What is needed: What you return should match every record exactly, with the images removed.

The input:
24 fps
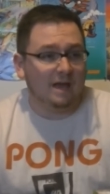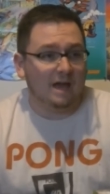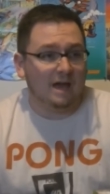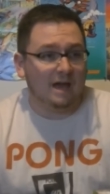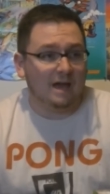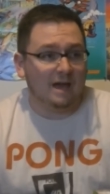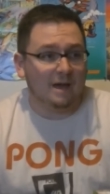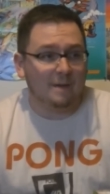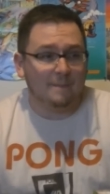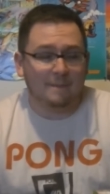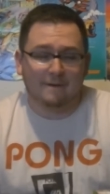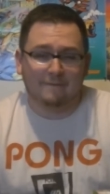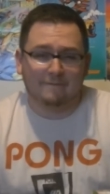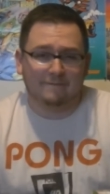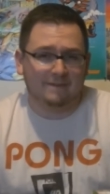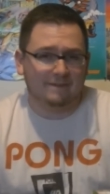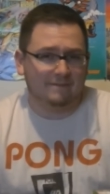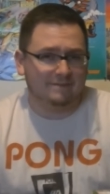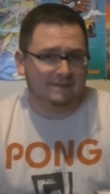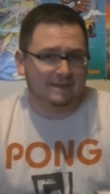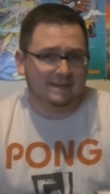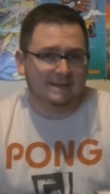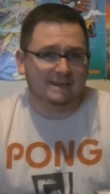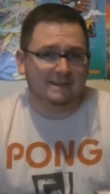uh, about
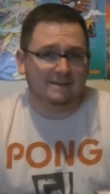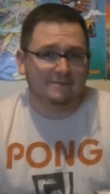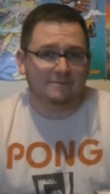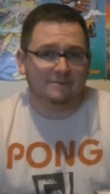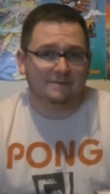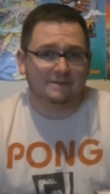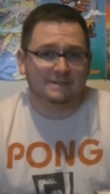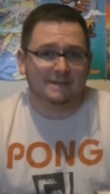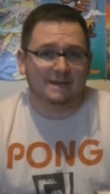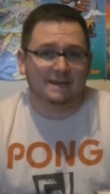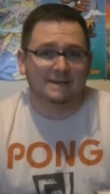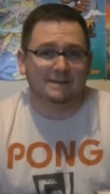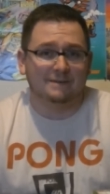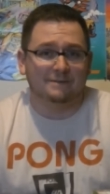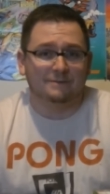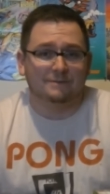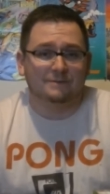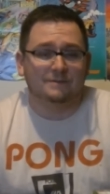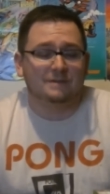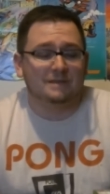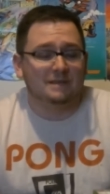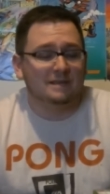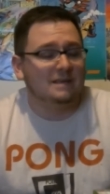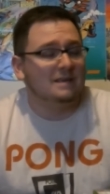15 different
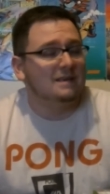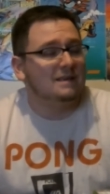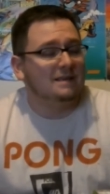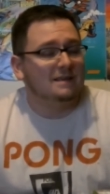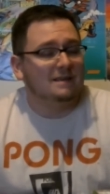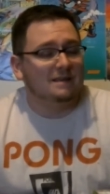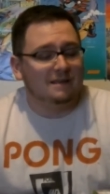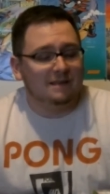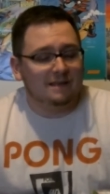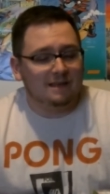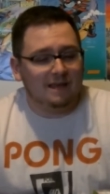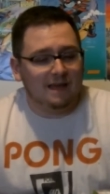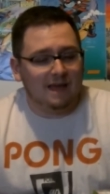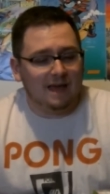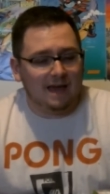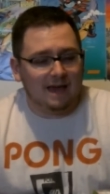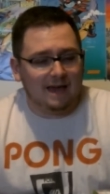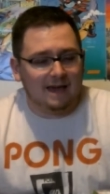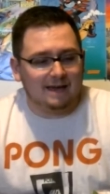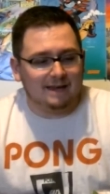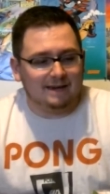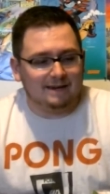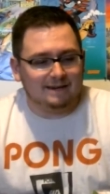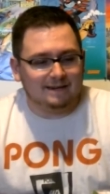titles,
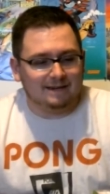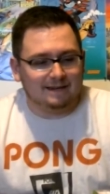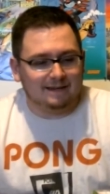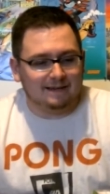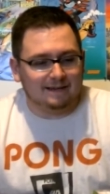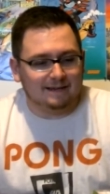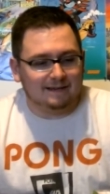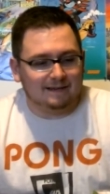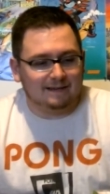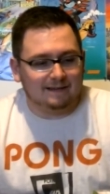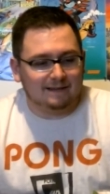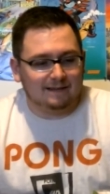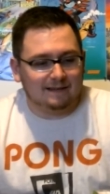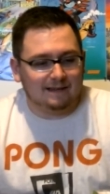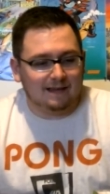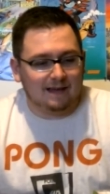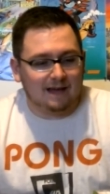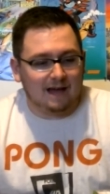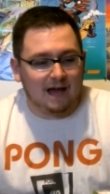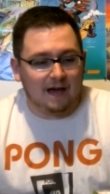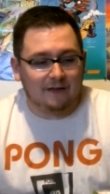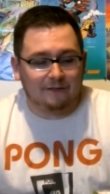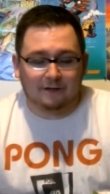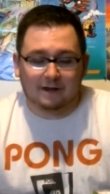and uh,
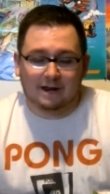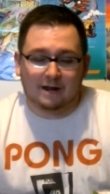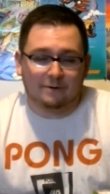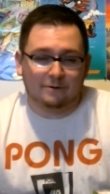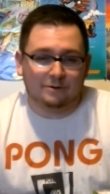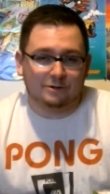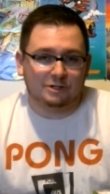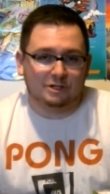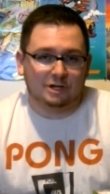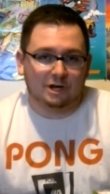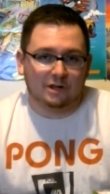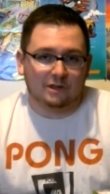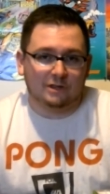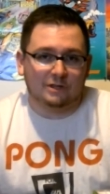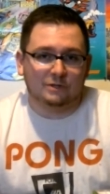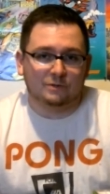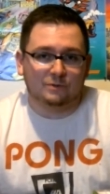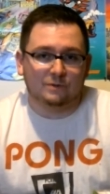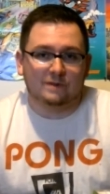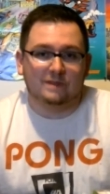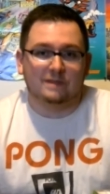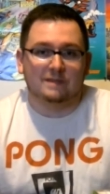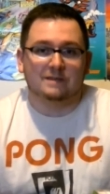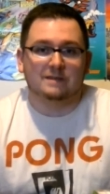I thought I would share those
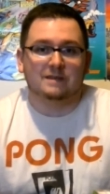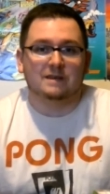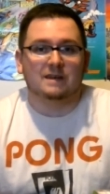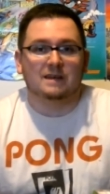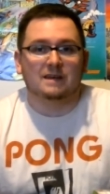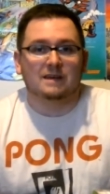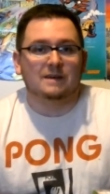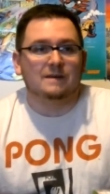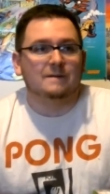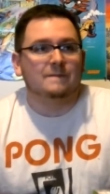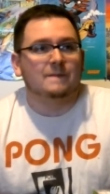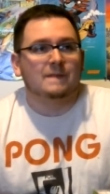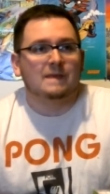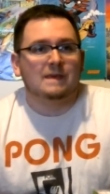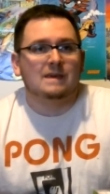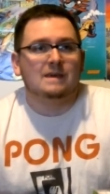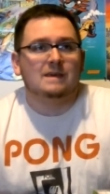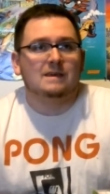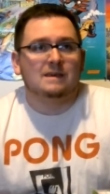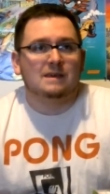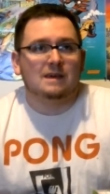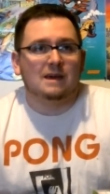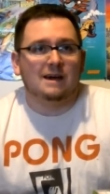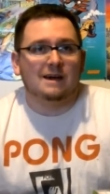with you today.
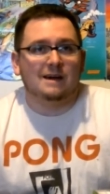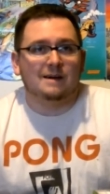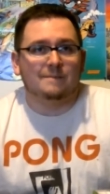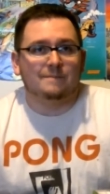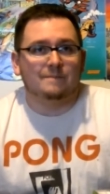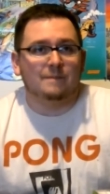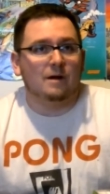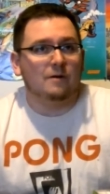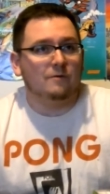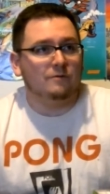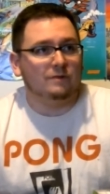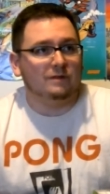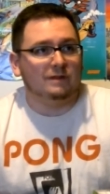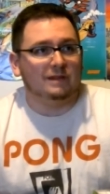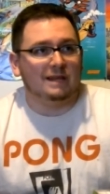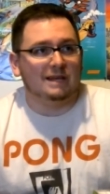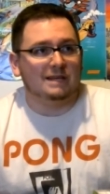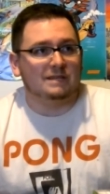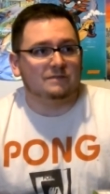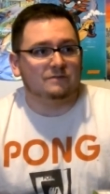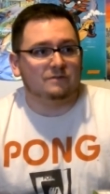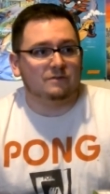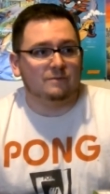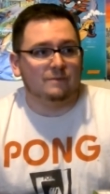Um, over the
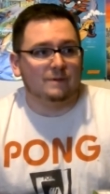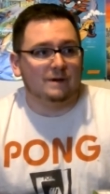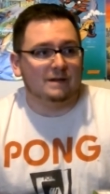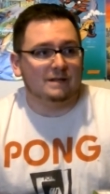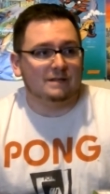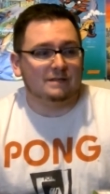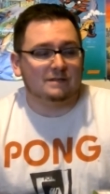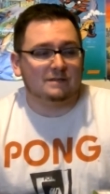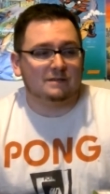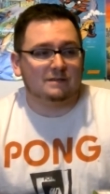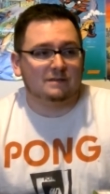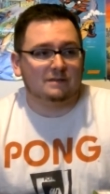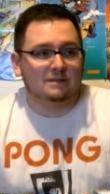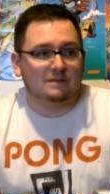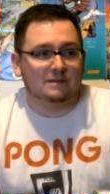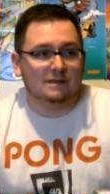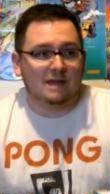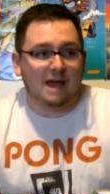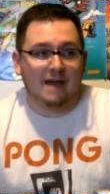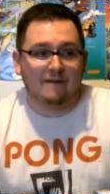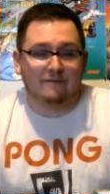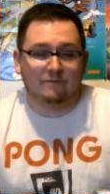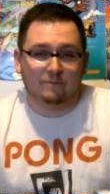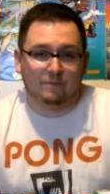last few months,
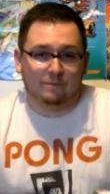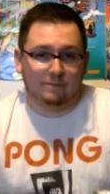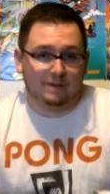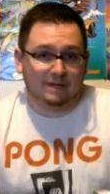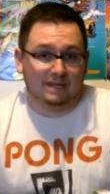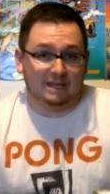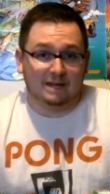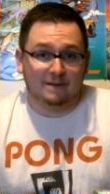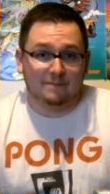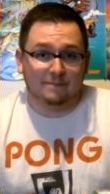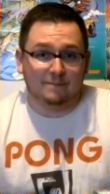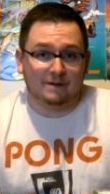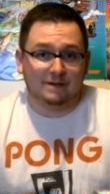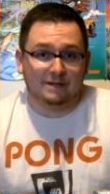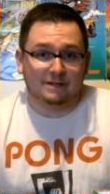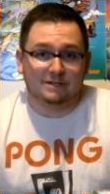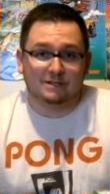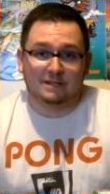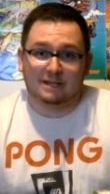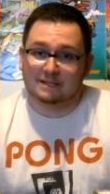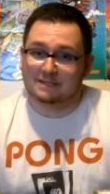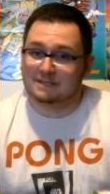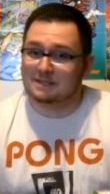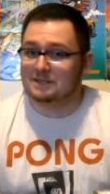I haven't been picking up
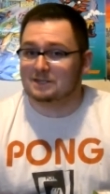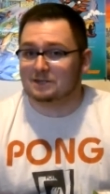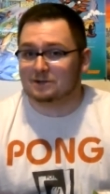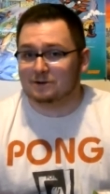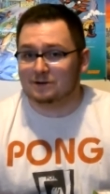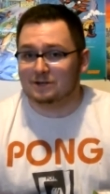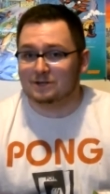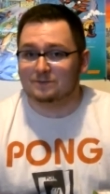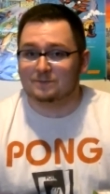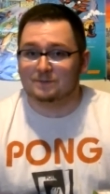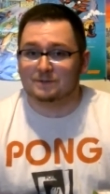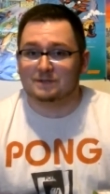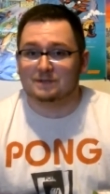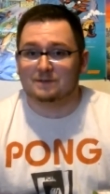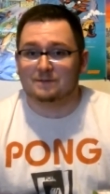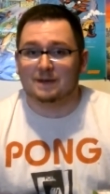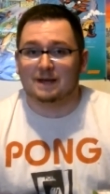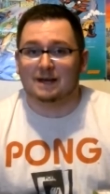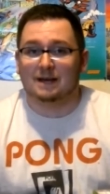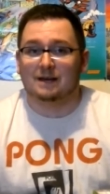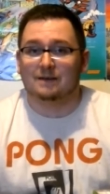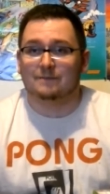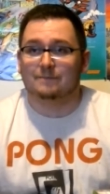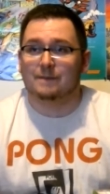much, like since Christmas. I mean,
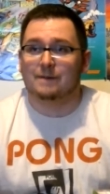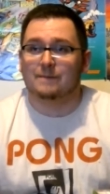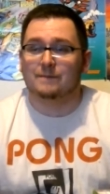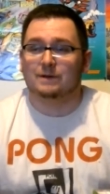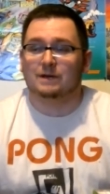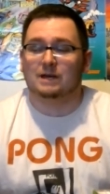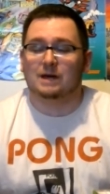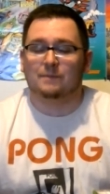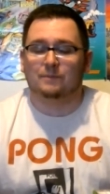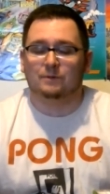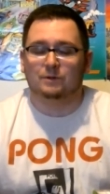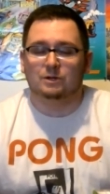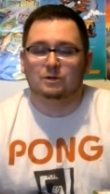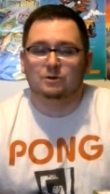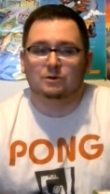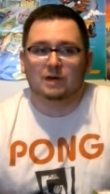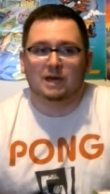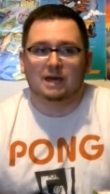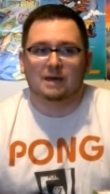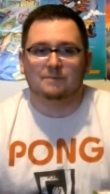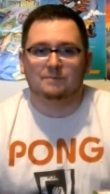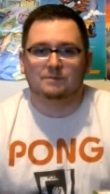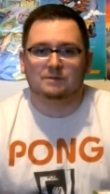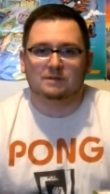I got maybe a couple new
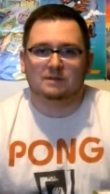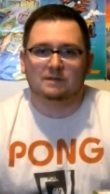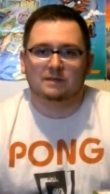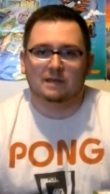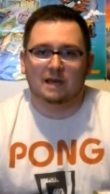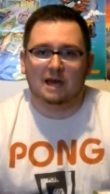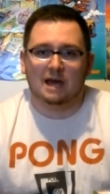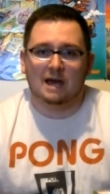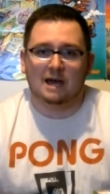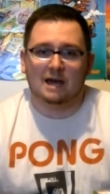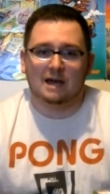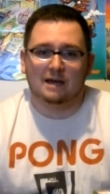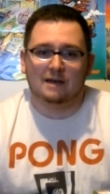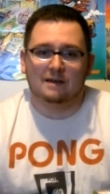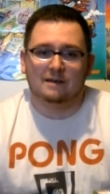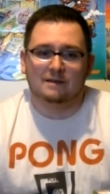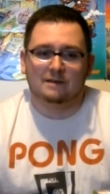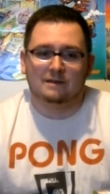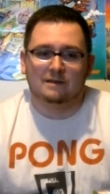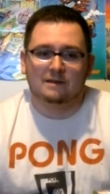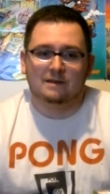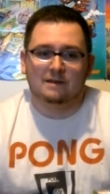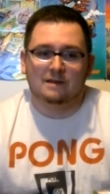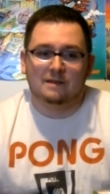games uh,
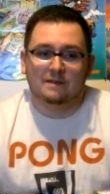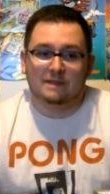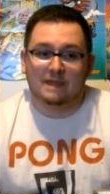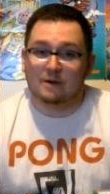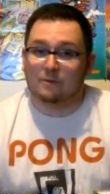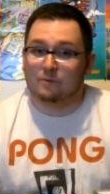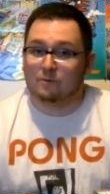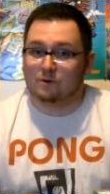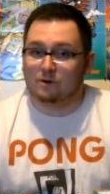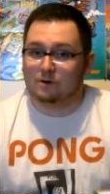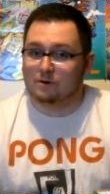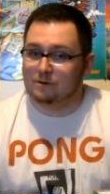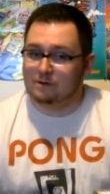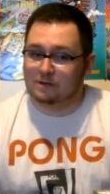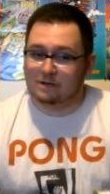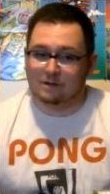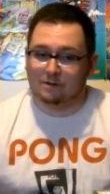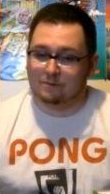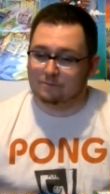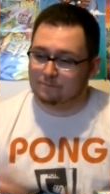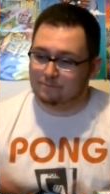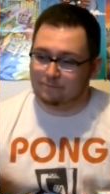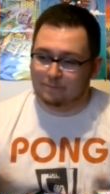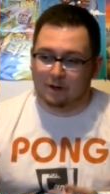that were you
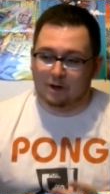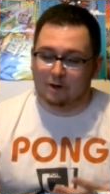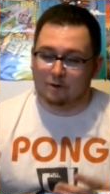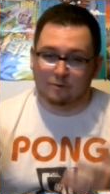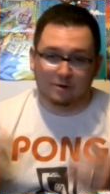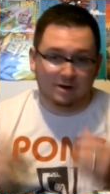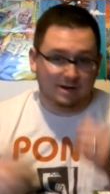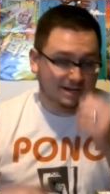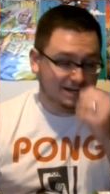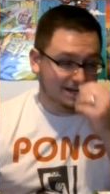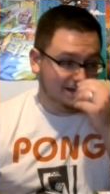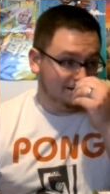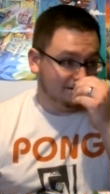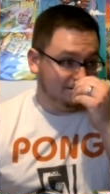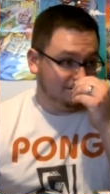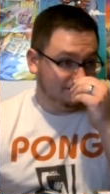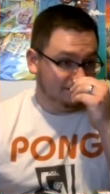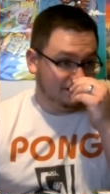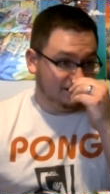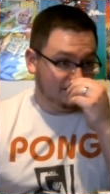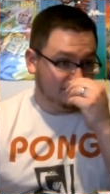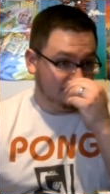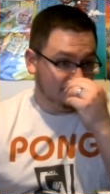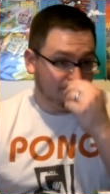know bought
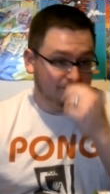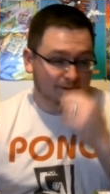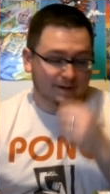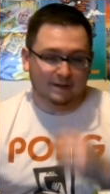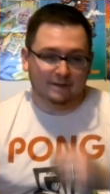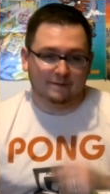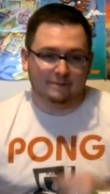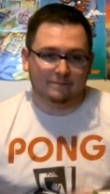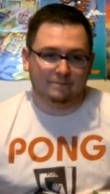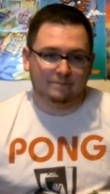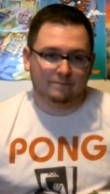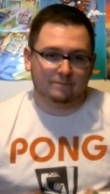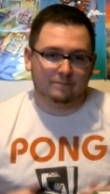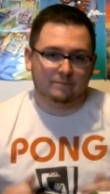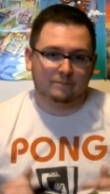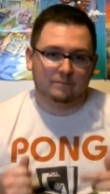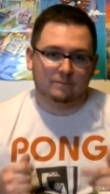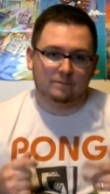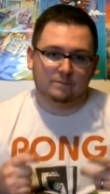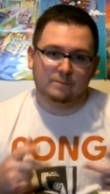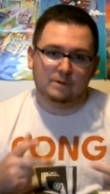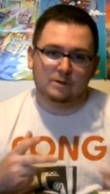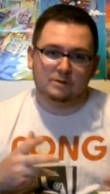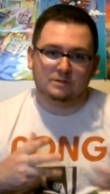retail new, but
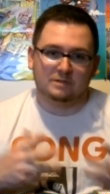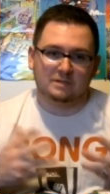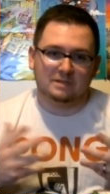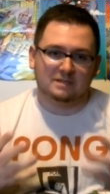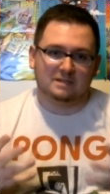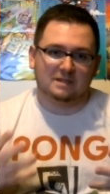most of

Answer box:
24 fps
uh, about
15 different
titles,
and uh,
I thought I would share those
with you today.
Um, over the
last few months,
I haven't been picking up
much, like since Christmas. I mean,
I got maybe a couple new
games uh,
that were you
know bought
retail new, but
most of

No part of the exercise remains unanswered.